Актриса бледнеет. Чувство, словно её загнали в тупик, накрывает Эмму с головой. Но больше она не боится. Бояться — значит признать свою слабость. Вместо этого девушка хмурится и качает головой, прожигая Джину недоуменным взглядом.
— Ты не…
— Замолчи. Сейчас я говорю. Я же обещала, что любой ценой её найду. Ах, а помнишь, как ты собиралась мне помочь в поисках! Так забавно, какой подлой тварью ты оказалась. Мне противно смотреть на тебя. Олицетворяла одиночество всем своим видом, кричала, что нет ничего важнее и прекраснее карьеры, нормальные мужики бежали от тебя, думая, что ты или феминистка, или лесбиянка, даже одного-единственного итальяшку, что не побоялся позвать тебя замуж — продинамила. Но на чужую любовь позарилась!

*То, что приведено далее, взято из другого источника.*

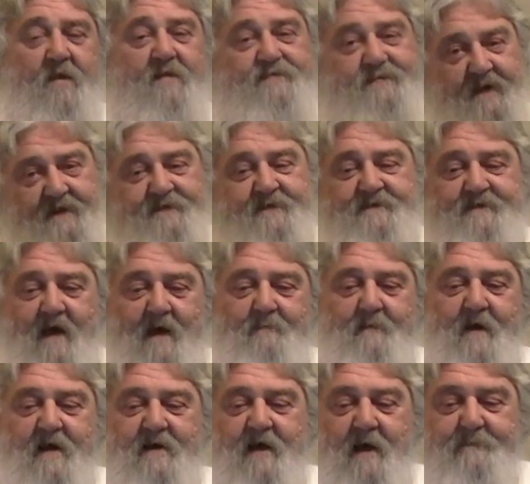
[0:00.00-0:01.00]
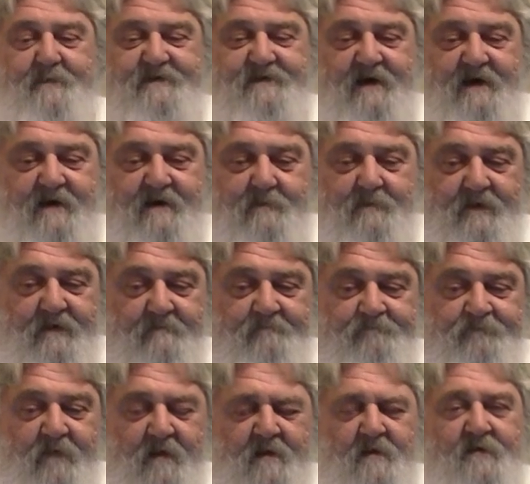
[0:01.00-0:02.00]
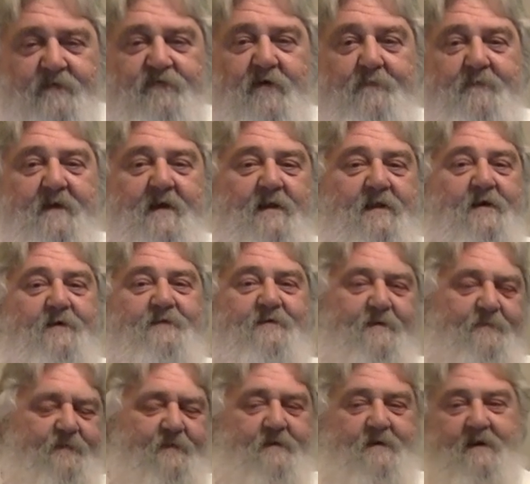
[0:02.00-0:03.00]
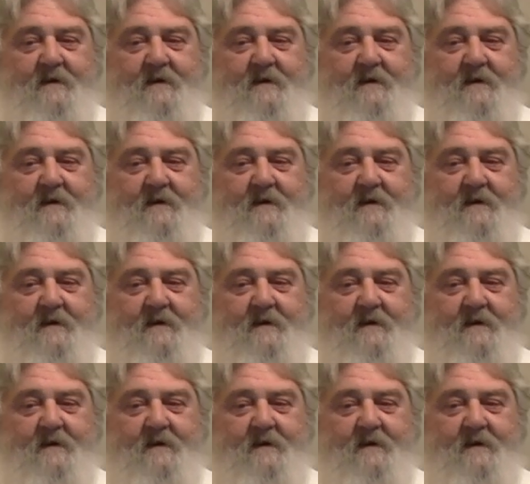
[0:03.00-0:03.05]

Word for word: decent. Not my cup of tea, but something a little different.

Горечь слов Джины Эмму не разъедает, оставляя после себя лишь осадок — мерзкий, зловонный осадок. Конечно, у неё есть все причины на то, чтобы так говорить. И ни одной, чтобы так думать.
Собравшись с мыслями, актриса усмехается.
— Любовь? Что ты любовью называешь? Твою слепую веру в идеальные отношения? Попытку исправить, подогнать под свой идеал? Или ты считаешь, что Джефф тебя любил? Что ж, у меня для тебя плохие новости.
— Заткнись! Ты не имеешь права так говорить!
— Ты хотела увидеть в нем свет. А я полюбила его тьму. И знаешь, пусть я поступила как настоящая сука, пусть наша дружба разрушена, а я так по-скотски тебя предала, но ты тоже не из святых. Все твои слова в мой адрес, моменты, когда ты предпочитала свои двухнедельные секс-марафоны тому, чтобы встретится со мной перед отлетом в Европу, когда ты пропадала, когда…
— Всё это просто дерьмо по сравнению с тем, что сделала ты, — выплевывает Джина.
Она отходит от камеры и зарывается рукой в волосы, поднимая взгляд к потолку и стараясь отогнать непрошенные слезы. Они душат и Эмму: блондинка отворачивается и делает несколько прерывистых вздохов в попытках успокоиться. В воздухе повисает напряжение, граничащее с угрозой. Они оборачиваются друг к другу почти одновременно. Лишь два сломленных взгляда горят в полумраке полночного участка.
— Не могу поверить, что ты поступила так со мной… — шепчет брюнетка, стирая со щёк мокрые дорожки от слез. — Я никогда не прощу тебя.
Эмма всхлипывает и поднимает взгляд. Все её тело дрожит, перед глазами проносятся двадцать лет дружбы — неидеальной, с торчащими швами, в лохмотьях, где-то порванной и запятнанной, но проверенной временем и не прошедшей испытание одним мужчиной.